Schools That Work: Tuckahoe Elementary
Natural habitats double as teaching spaces at this special school.
On a warm day last February, the Explorer’s Club at Tuckahoe Elementary School in Arlington, Virginia, met next to the large pond in the Discovery Schoolyard, a collection of natural areas on school grounds.
The members, four second-grade boys, pondered the thin layer of ice on the pond, searched for fossils among the rocks, and discovered the first flowers of spring. They wondered aloud how the ground could be frozen and scrambled across rocks to get a closer look at a winterberry bush. The boys pointed, touched, poked, and dug.
A Natural Focus
Why a nature club for only four kids? The answer involves several factors. The school’s special education teacher, Cheryl Douglas, and its outdoor learning coordinator, Beth Reese, were inspired by research done by the Human Environmental Resources Laboratory (HERL) at the University of Illinois. The study reveals that youngsters with ADHD who spent time in natural settings experienced relief from their symptoms, whether they camped, played sports, or just took a walk. The greener the setting, the better the effect — being outdoors in a paved area doesn’t work.

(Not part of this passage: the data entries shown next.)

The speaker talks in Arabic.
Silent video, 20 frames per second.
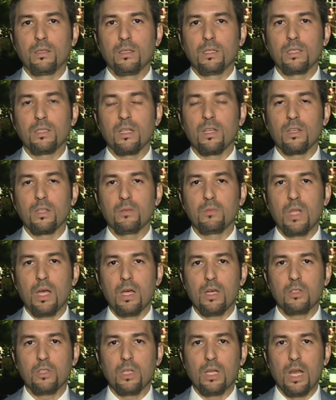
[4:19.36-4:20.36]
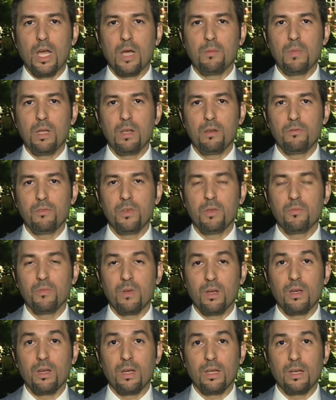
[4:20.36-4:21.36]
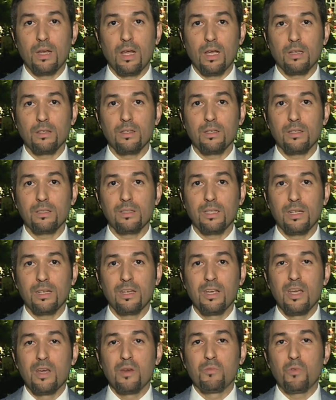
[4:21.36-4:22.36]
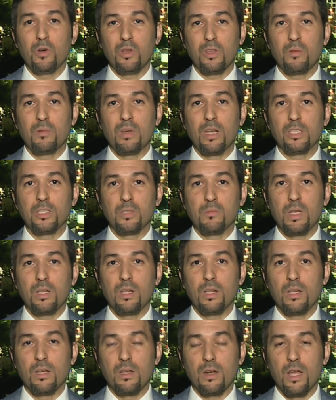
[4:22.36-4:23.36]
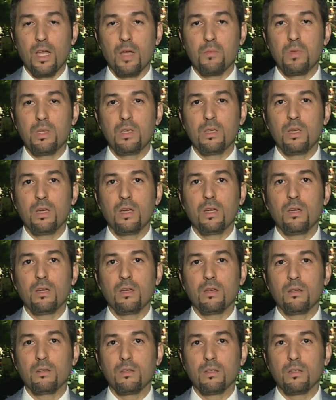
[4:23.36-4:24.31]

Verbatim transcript: لتنظيم داعش العمل فيما أن حقيقة معظم الهجمات الإرهابية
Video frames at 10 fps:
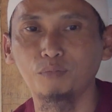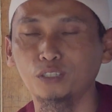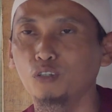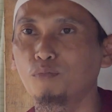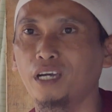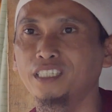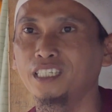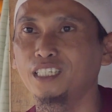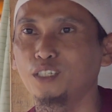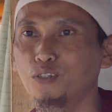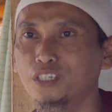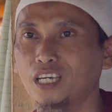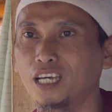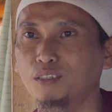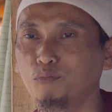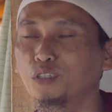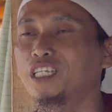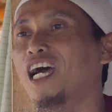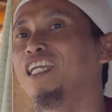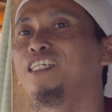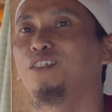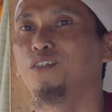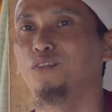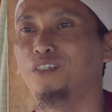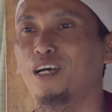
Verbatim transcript: Fatul Majid di Ustadz Mukti Ali dulu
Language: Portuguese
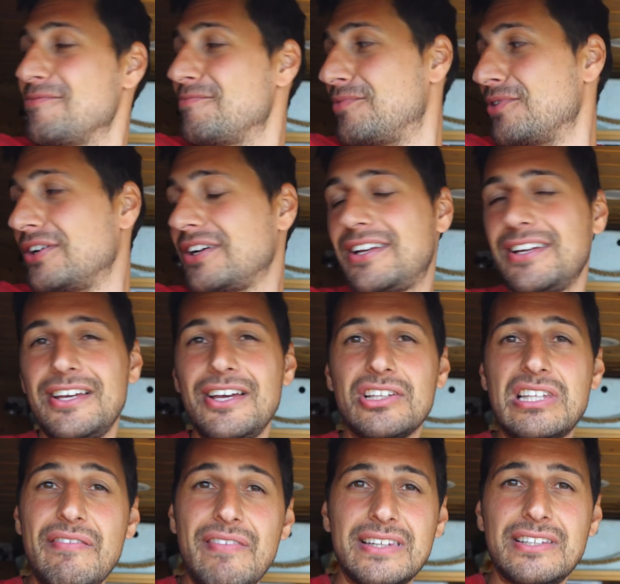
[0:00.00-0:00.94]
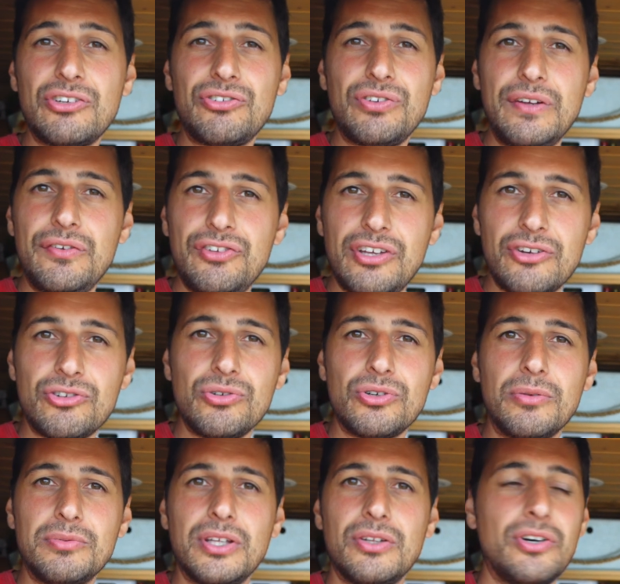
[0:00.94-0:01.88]
porque eu estava a transferir ficheiros no
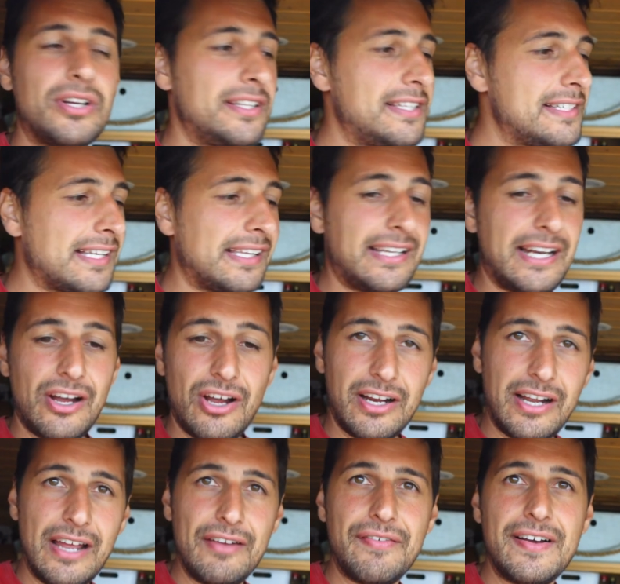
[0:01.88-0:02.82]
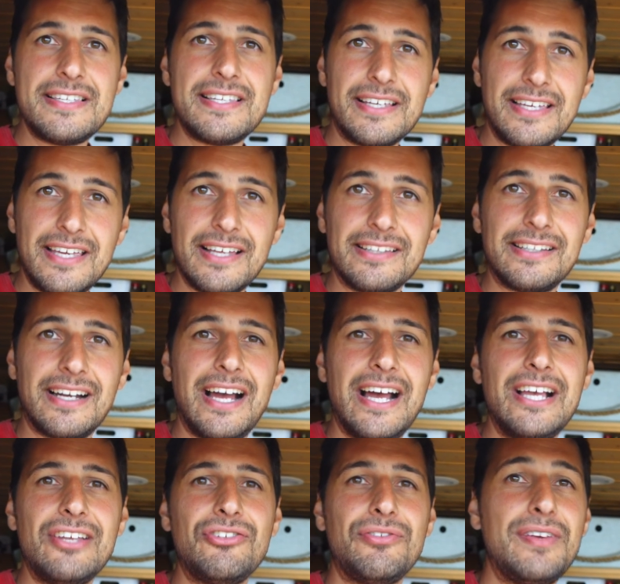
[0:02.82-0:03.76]
computador e disse a André, ok, vais aqui
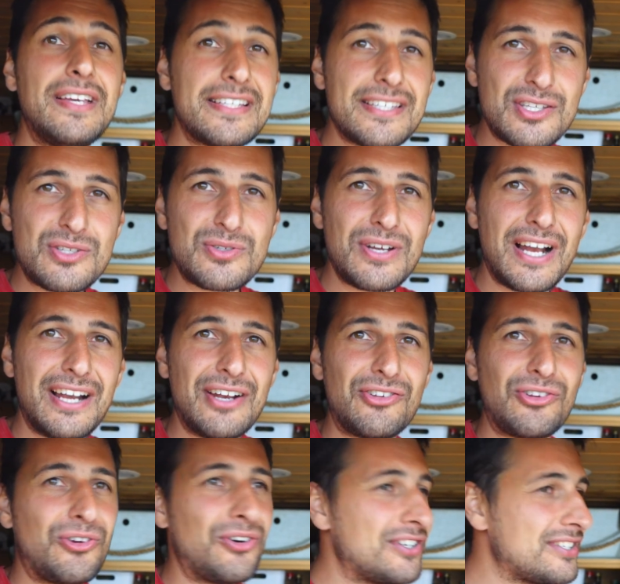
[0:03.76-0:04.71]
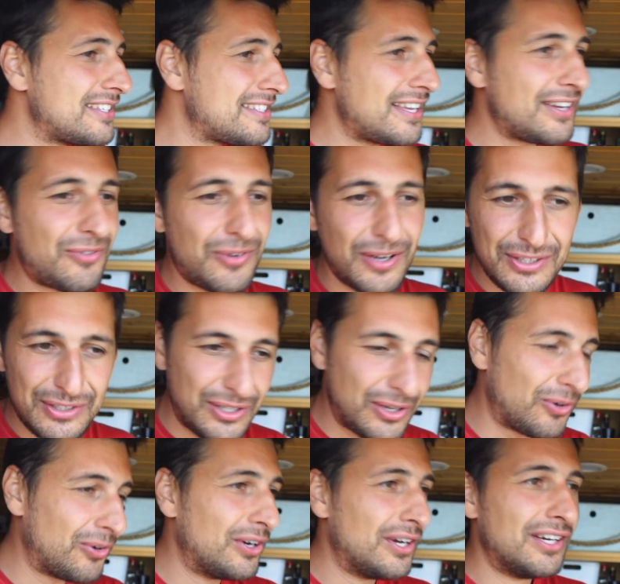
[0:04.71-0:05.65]
atrás, ficas a segurar nas coisas enquanto
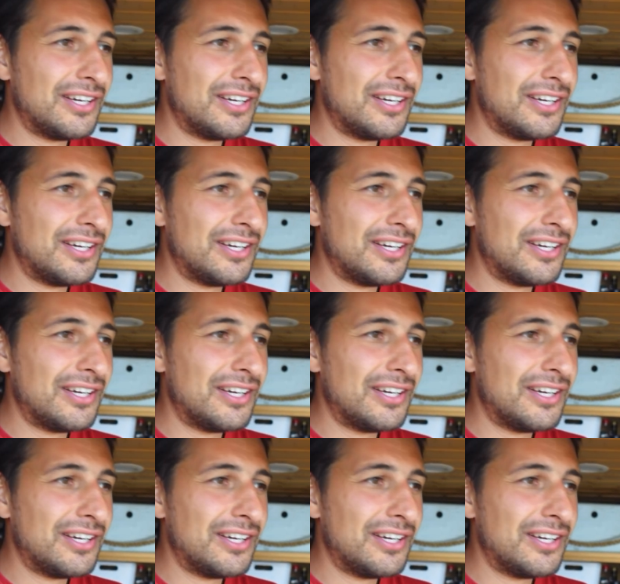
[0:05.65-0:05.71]
eu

HERL researchers suggest that natural surroundings help children with ADHD by giving them an outlet for “involuntary attention” — letting their senses explore even as their minds wander. Research had already shown that everyone benefits from being outdoors, but this study shows a stronger effect for kids with ADHD.
Teachers at Tuckahoe had long known the general benefits of outdoor education. Working with the National Wildlife Federation (NWF) and a local volunteer group, Arlingtonians for a Clean Environment, teachers and students created small wildlife habitats on school property.

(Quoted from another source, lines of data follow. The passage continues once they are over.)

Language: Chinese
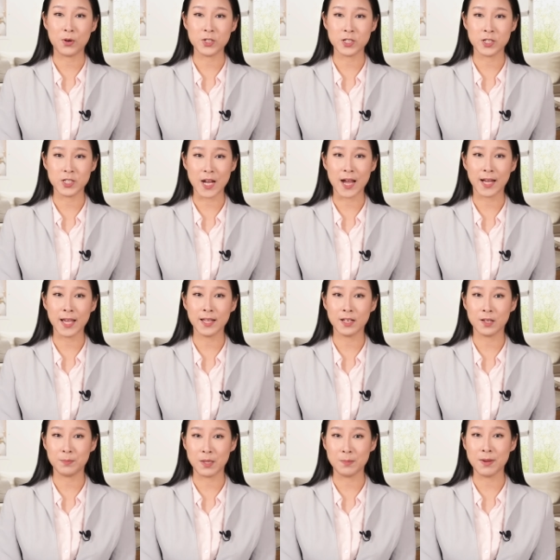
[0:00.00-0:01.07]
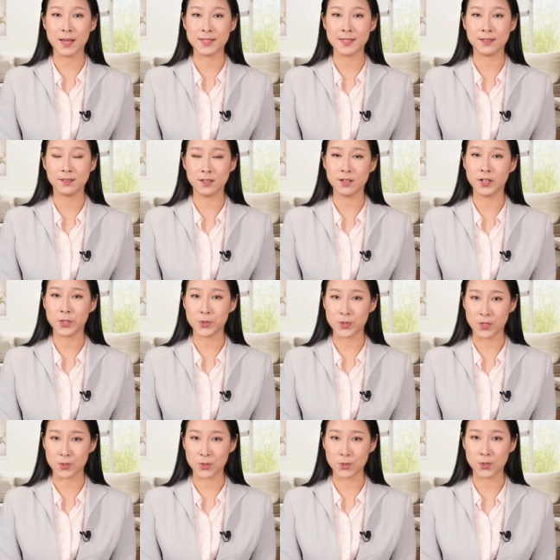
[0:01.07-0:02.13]
博士查看了皮马县各个
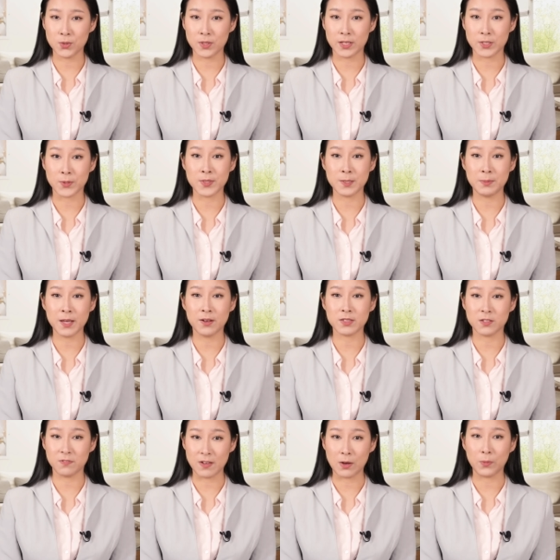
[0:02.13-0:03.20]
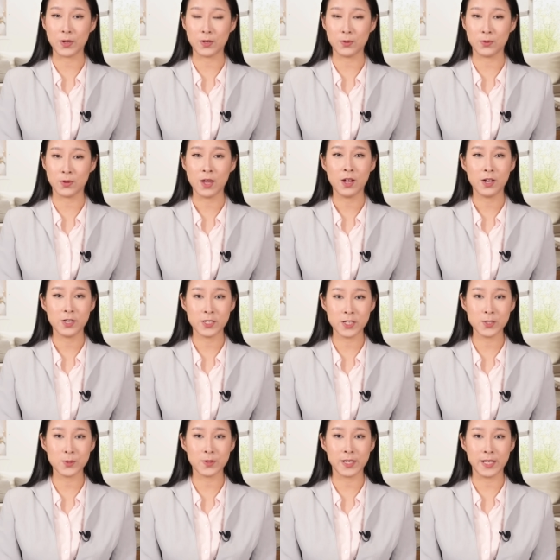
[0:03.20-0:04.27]
选区的邮寄票子返回率，
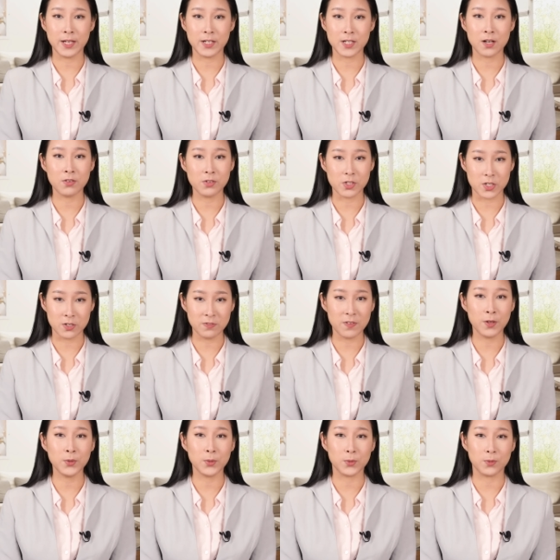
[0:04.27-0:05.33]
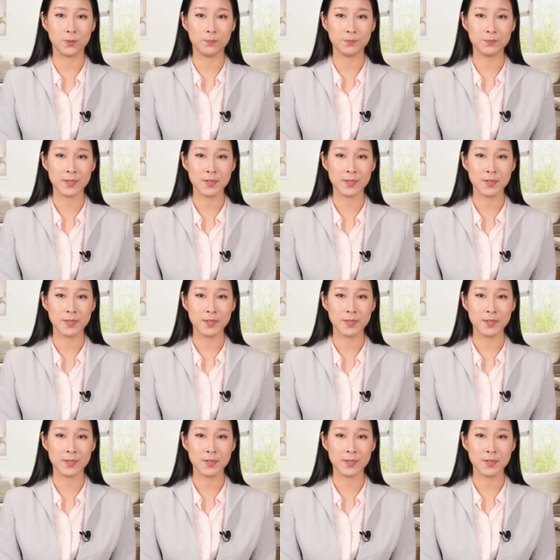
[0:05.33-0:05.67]
制作了一张直方图，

The habitats contain a rich variety of plants and landscape elements designed to attract wildlife, and they serve as living science laboratories and teaching spaces. A single schoolyard habitat is pretty simple to create. But Tuckahoe’s teachers, parents, and students didn’t stop with one. They’ve expanded the idea to establish seven distinct natural areas.
After reading the HERL study, Douglas and Reese envisioned a new way to use these outdoor spaces. “It just seems to make common sense — when you’re outside, you feel better than when you’re inside,” said Douglas. So they brought together Theo, Max, Finlay, and Will, two of whom have ADHD, to engage all their senses and take advantage of the keen powers of observation that kids with ADHD often possess. “They come up with really great observations,” said Douglas. “They tell you stuff you didn’t ask about.”
Douglas and Reese will informally measure the impact of their experiment on the students. While it’s too early to tell whether the outdoor sessions are improving concentration and memory, as in the HERL study, the Club has already produced some impressive benefits — better social and communication skills.
“If you’re nice to a caterpillar,” said Theo, “it will be your friend when it’s a butterfly.” Theo’s observation led to a conversation about how to foster friendships among people. Finding bugs in the ground and fossils in the rocks gives children a springboard for communication as they ponder the meaning of their discoveries.
Melissa McCracken sees this result in her son, Finlay, who has ADHD. Finlay had been uncommunicative, but since joining the Explorer’s Club, he’s opened up. “He needed an opportunity to use his brain in his own way,” she says. Finlay’s new openness has given McCracken a chance to work with her son on conversation skills. She’s already noticed an improvement in his social abilities, such as making eye contact.
The club seems to have bolstered members’ self-esteem, as well. When asked if he could find the reason for a leaking waterfall, Theo replied, of course he could. “I’m pretty smart!”